In April 2018, the MA Program in Peace, Development, Security and International Conflict Transformation hosted the second meeting of all PESTUGE partners in Innsbruck to discuss and work on matters of relevance as the end of the project approaches.

At the heart of discussions were PESTUGE sustainability strategies and opportunities for future cooperation. Drawing on highly successful project experience deriving from PESTUGE on both, deliverables and mutually respectful relationships among partners, willingness to build on this further in the future was expressed by everyone representing their institutions.

The University of Innsbruck and Trinity College Dublin colleagues facilitated academic workshops attended by all partners. Professors had the chance to work on the articles soon to be published in the peer-reviewed, scholarly Identity Studies in the Caucasus and the Black Sea Region journal. Reflective experiences were shared among the participants and relevant questions were addressed.

A round of discussions on “Trauma, Individual and Large-Group Identity Crises” was facilitated by Prof. Vamik Volkan, the founder and President Emeritus of the International Dialogue Initiative and an expert in matters of collective identity. The expert’s round was hosted at the SOS Children’s Village International, a global federation working with communities, partners and states to ensure that the rights of all children, in every society, are fulfilled. Experiences on peace education were shared, and practices relevant to situations of conflict transformation in Georgia and the Caucasus region were conversed.

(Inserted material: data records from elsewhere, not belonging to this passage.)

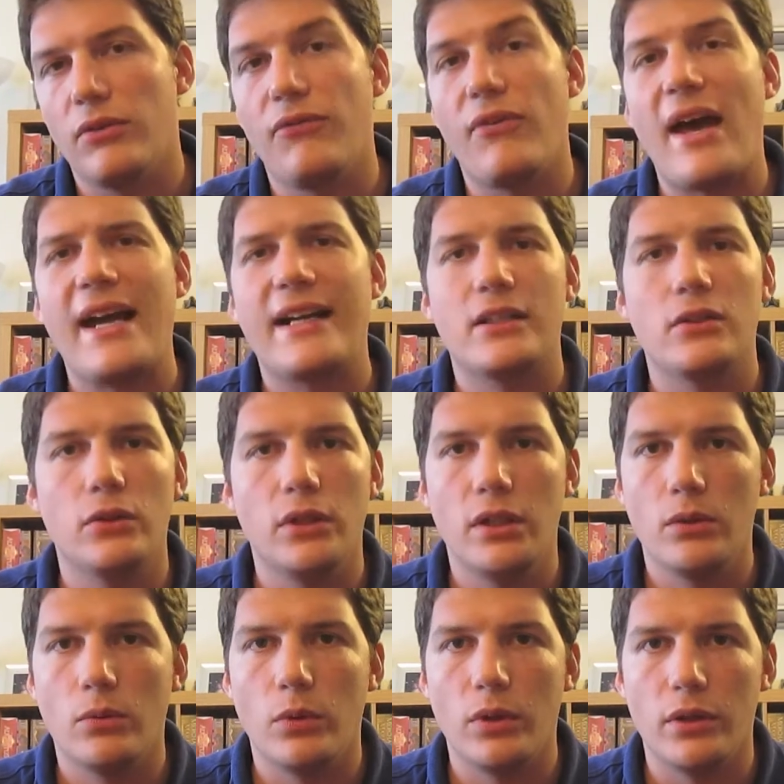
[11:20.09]

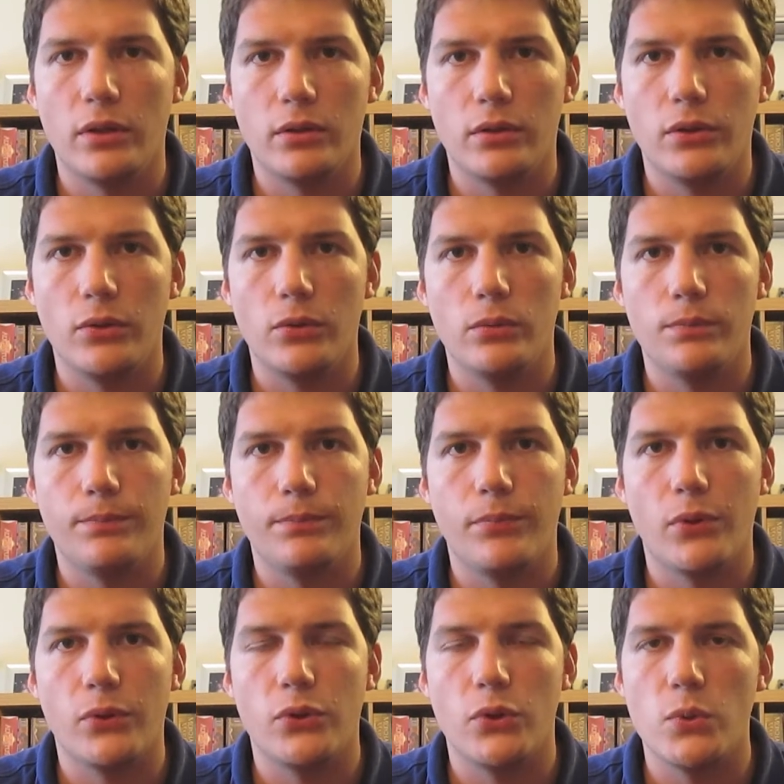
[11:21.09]
factory where you
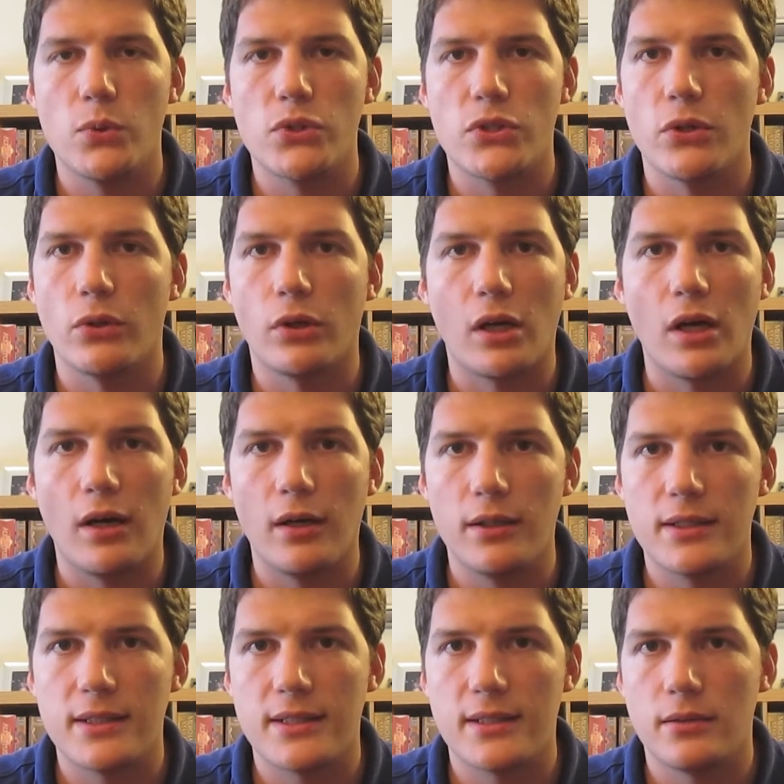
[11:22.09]
produce your
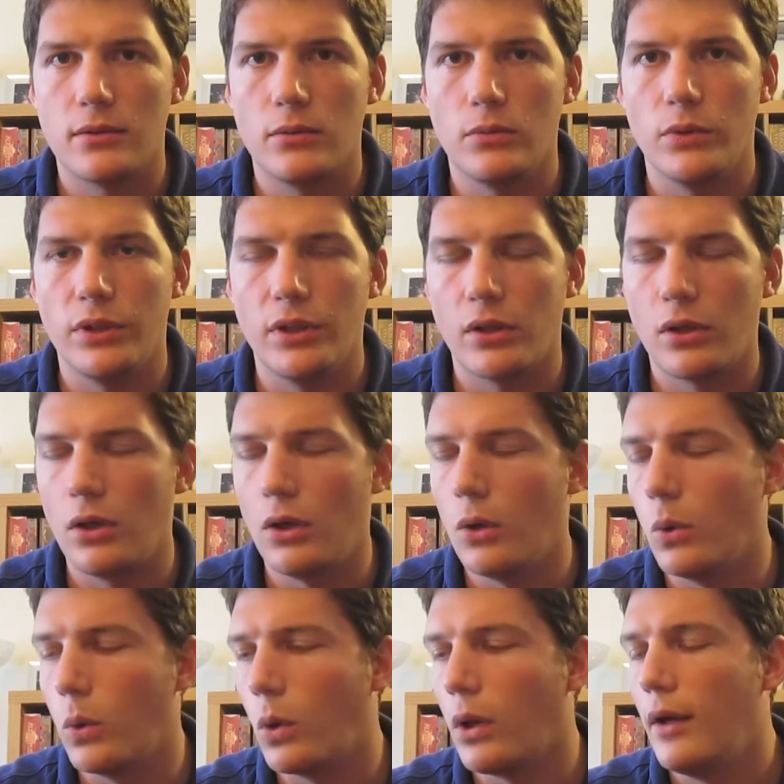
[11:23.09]
cards with the
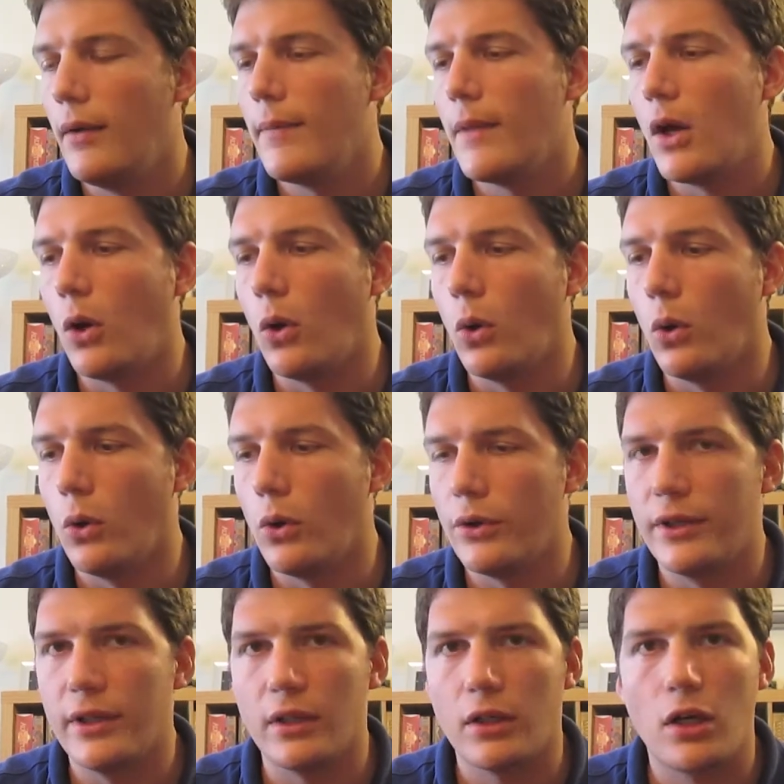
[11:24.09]
coal or
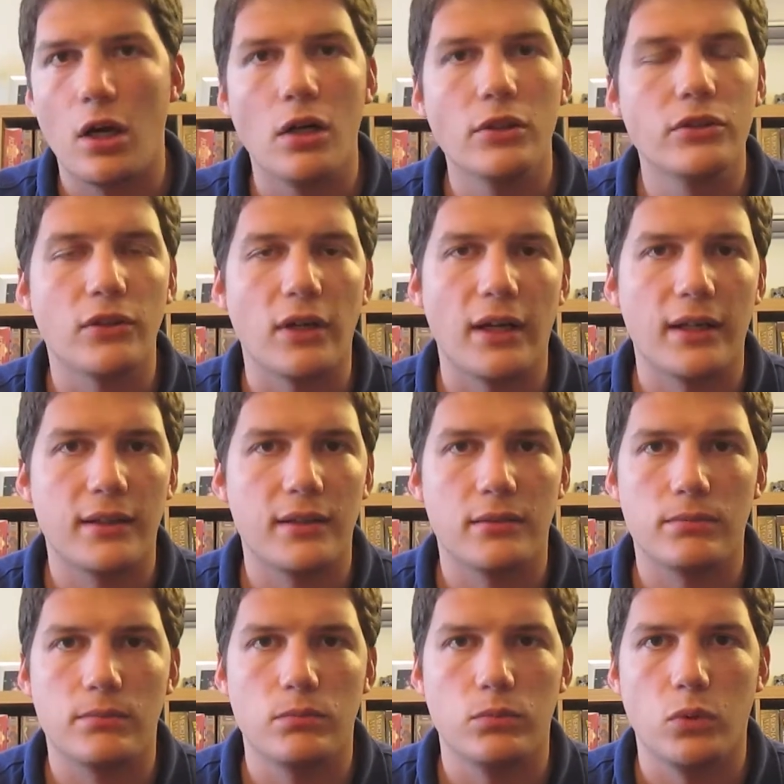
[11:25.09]
the
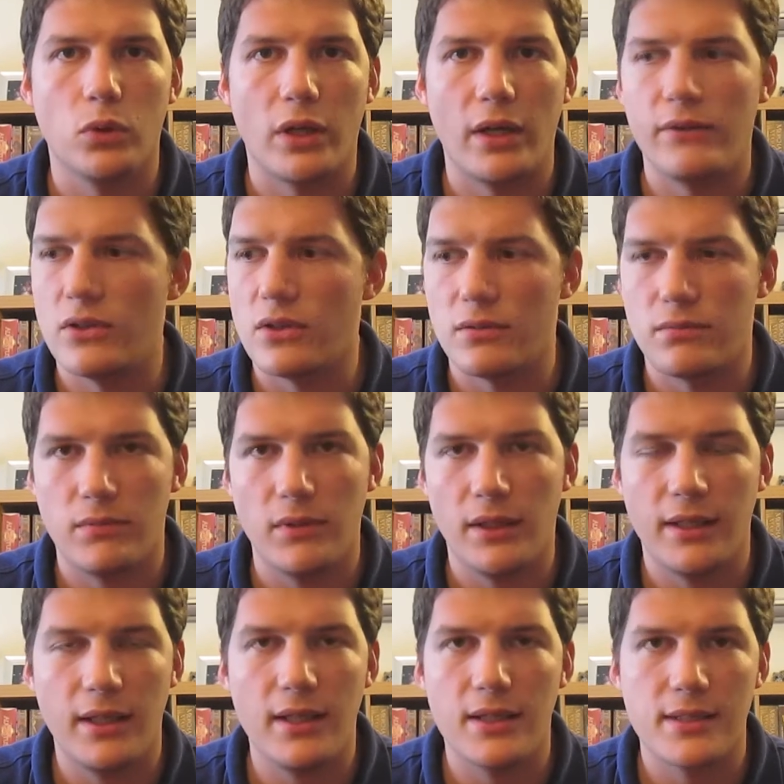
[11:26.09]
contract, whatever
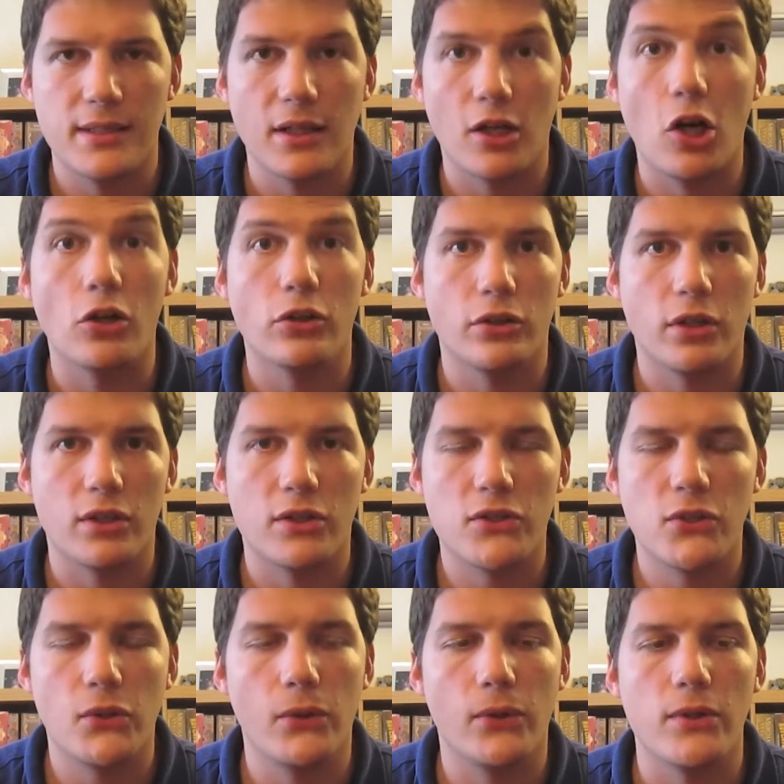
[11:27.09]
it is, the contract
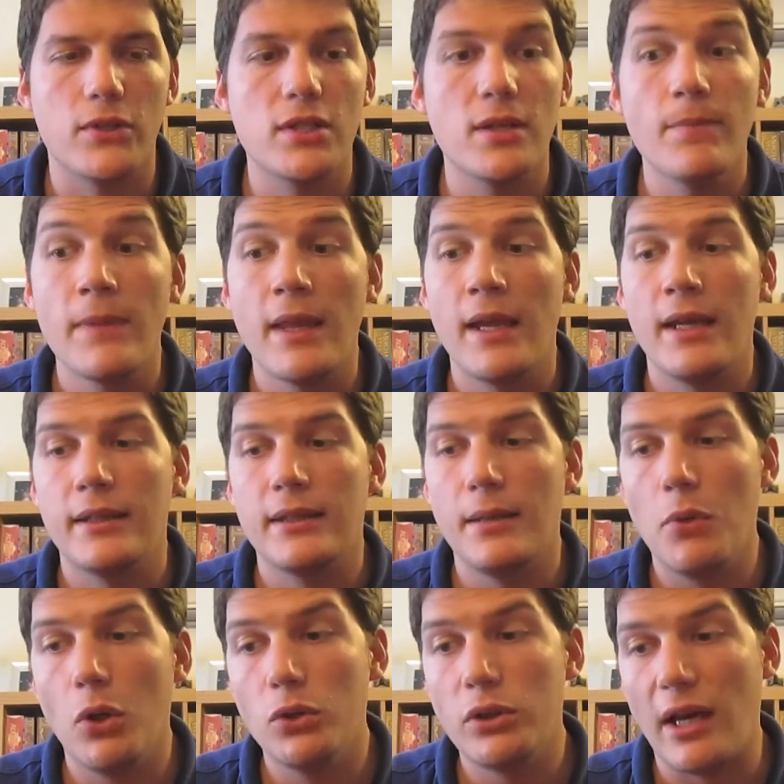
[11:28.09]
source, they
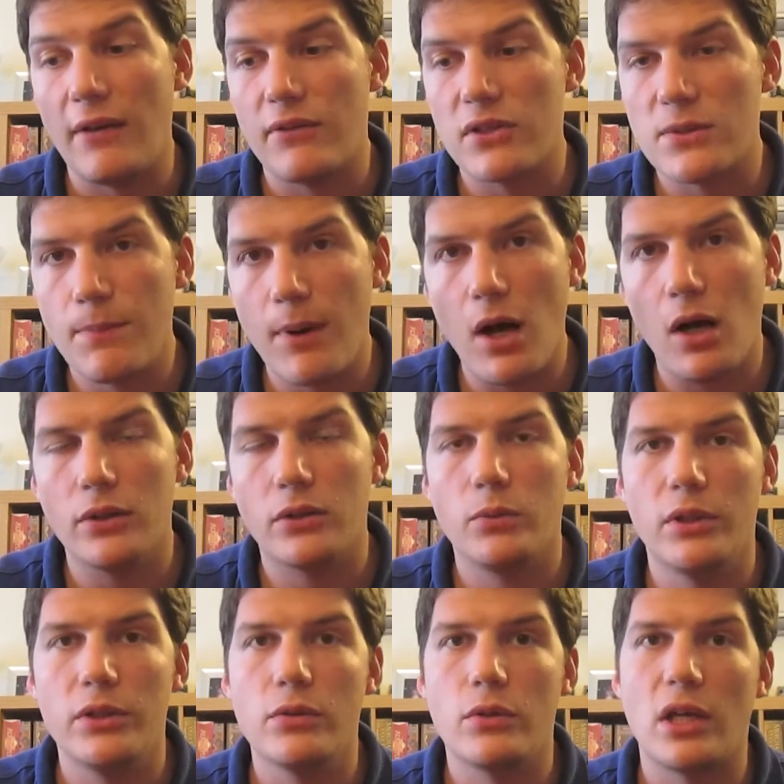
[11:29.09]
both have a spot
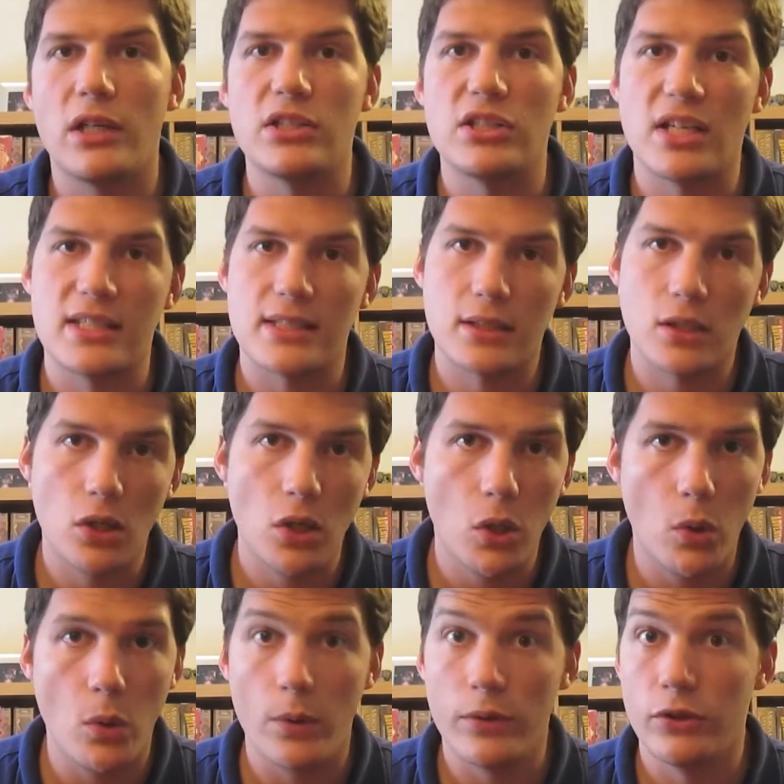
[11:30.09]
where you can just
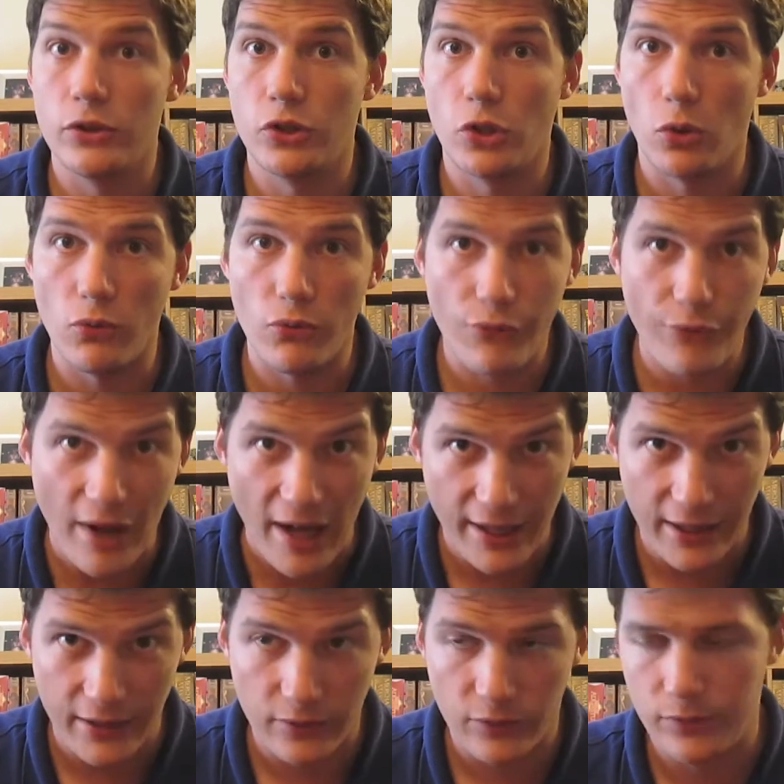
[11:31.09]
go, draw
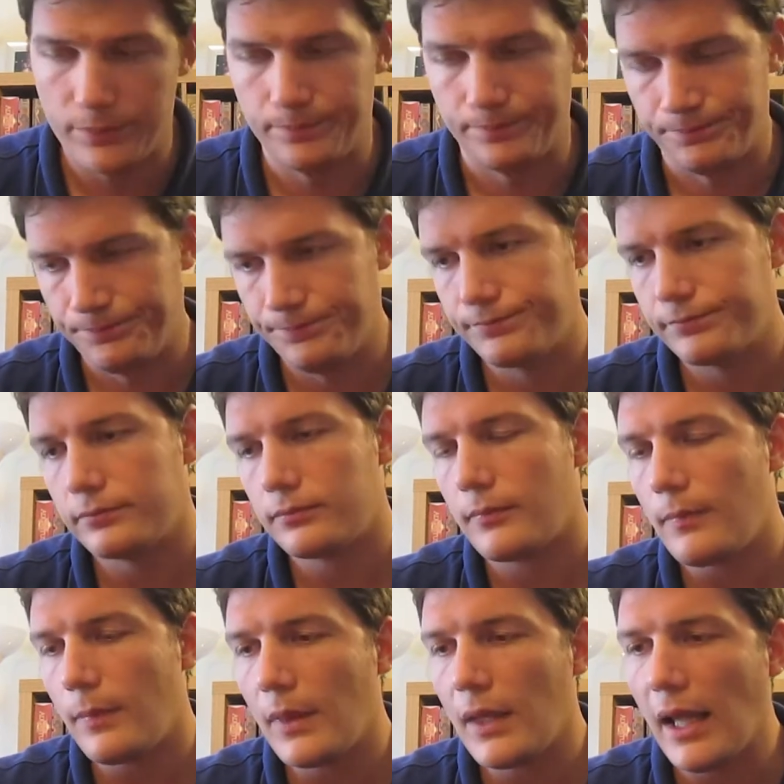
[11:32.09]
5
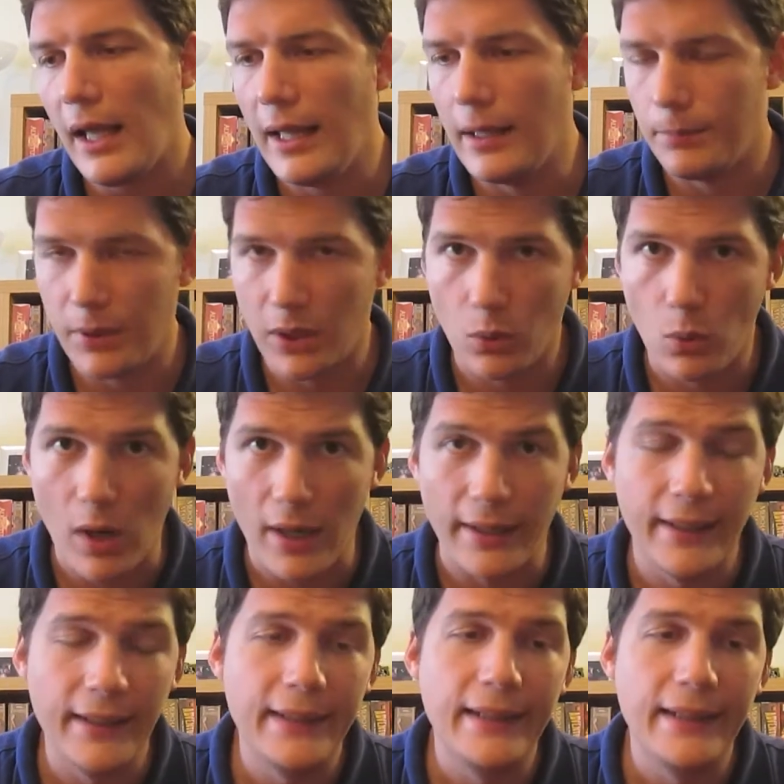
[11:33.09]
and pick one.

Making the most out of the opportunity to learn from each other and the historical events endured, an educational walking tour on “The Politics of Memory: From National-Socialism to Peace Memorials in Innsbruck” took place.

Partners had the chance to meet and discuss PESTUGE sustainability prospects with Prof. Markus Schermer from the Faculty of Sociology, and Dr. Norbert Koppensteiner from the Unit for Peace and Conflict Studies at the University of Innsbruck, and to restate their mutual dedication to sharing knowledge and practices. Bilateral meetings and subcommittees enhanced such an outlook.